Beyond that, AI, IW and Mobility also interlace with other competencies, such as Security, Licensing and Software Asset Management. Because of our competencies in all these areas, when a customer comes to us with an idea, we know how to realize it technically, how to sell it, how it should be licensed, and how to make the entire solution secure. So you can see how Microsoft is really supporting the entire customer life cycle.
Carmichael: The competencies do work as an integrated whole allowing us, as an organization, to bring synergies into our customer engagements. The combination of the Advanced Infrastructure and Information Worker competencies, for example, has allowed BSG to foster more pro-active collaboration between those technical resources who are skilled in infrastructure deployment with those skilled in application development.
MCSEs, who were traditionally infrastructure focused, and software developers, who were previously application focused, are now collaborating on more than just individual customer projects. What we’ve seen from the information worker competency is that these Microsoft-led programs have helped us to bring these two skill sets together more dynamically, with BSG benefiting from the knowledge and skill sharing that has arisen as a result.
Alberts: Being a consultancy, we know now to penetrate vertical industry sectors, but even considering our experience in that area, we’ve gained value from the vertical solutions material available on Microsoft’s partner Web site. Where the Microsoft relationship really adds value is, once we’ve selected a market segment and the propositions we want to attack it with, we can work with Microsoft to take those propositions to market.
PressPass: You talk about making the program even more useful and strategic. With the success you’ve had so far, where do you go from here?

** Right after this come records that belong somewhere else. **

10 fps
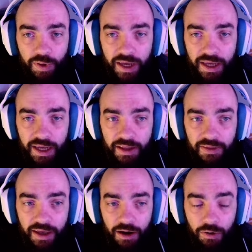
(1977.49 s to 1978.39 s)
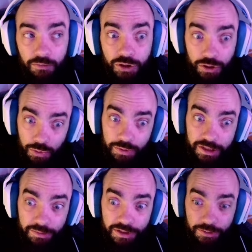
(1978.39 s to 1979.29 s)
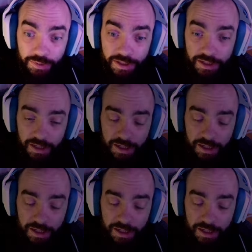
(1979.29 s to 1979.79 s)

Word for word: Pink in there. I'm sure we'll see Mr. Pink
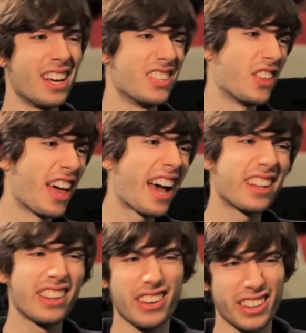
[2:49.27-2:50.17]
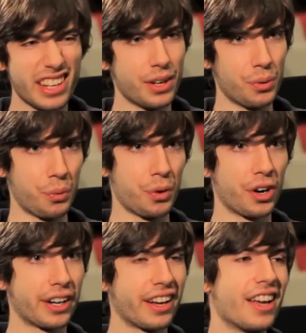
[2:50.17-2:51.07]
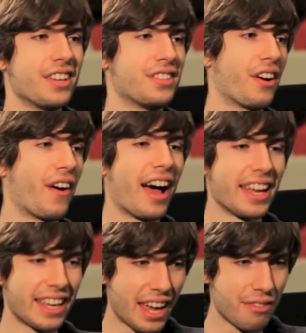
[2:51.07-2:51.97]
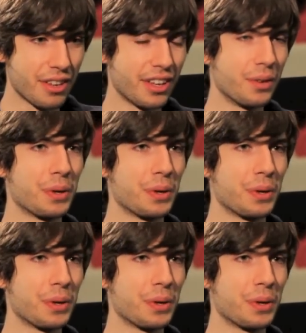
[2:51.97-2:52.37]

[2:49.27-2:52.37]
So that clearly didn't work. So I gave in.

Watson: The work we’re doing now, including the IDC study and other efforts, is really about changing the industry dialogue around partner performance to be more about the metrics that drive partner businesses and how they guide targeted vendor investment. Microsoft’s investment in the partner channel has grown to more than $2 billion, but how do we direct that investment so that it can really enable partner profitability and performance? Every vendor in the industry talks about partner profitability as a top priority. What we’ve always tried to do is put action behind those words, and deliver actual direction, coaching and tools to help drive our partners’ business success. By working to really understand the metrics and levers that drive our partners’ profitability, we can then direct our resources to that more effectively.